• [Assignment]:
Your response should consist of the entries below, reproduced exactly and without their images.

[[ Recorded data, beginning ]]

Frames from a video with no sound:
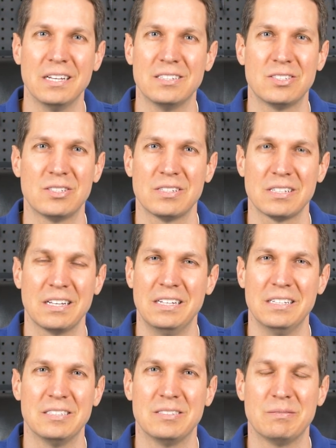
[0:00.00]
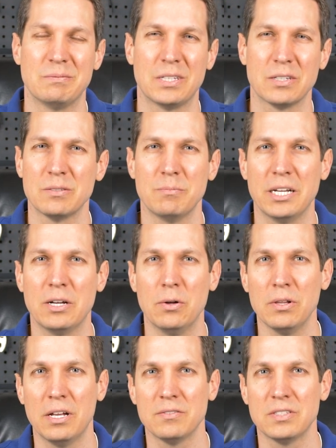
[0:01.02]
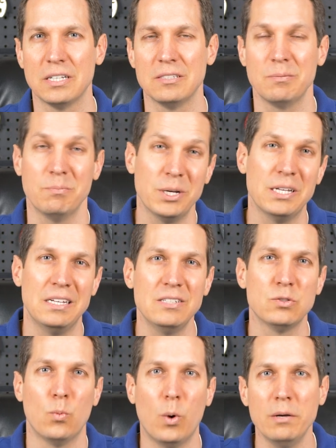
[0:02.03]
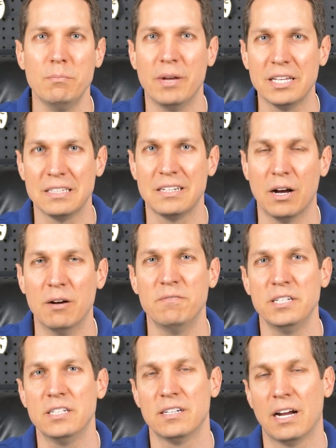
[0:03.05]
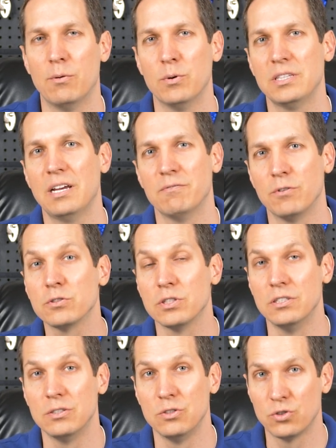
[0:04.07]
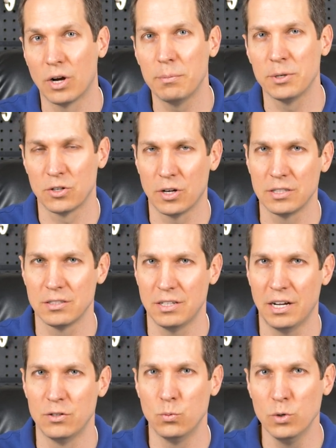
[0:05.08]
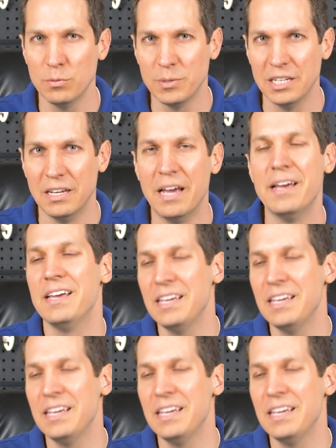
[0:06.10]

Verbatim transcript: It's it doesn't make a whole lot of sense, but it is one method of figuring out what that voltage drop across the diode will be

[[ Recorded data, end ]]

• [Task response]:
Frames from a video with no sound:
[0:00.00]
[0:01.02]
[0:02.03]
[0:03.05]
[0:04.07]
[0:05.08]
[0:06.10]

Verbatim transcript: It's it doesn't make a whole lot of sense, but it is one method of figuring out what that voltage drop across the diode will be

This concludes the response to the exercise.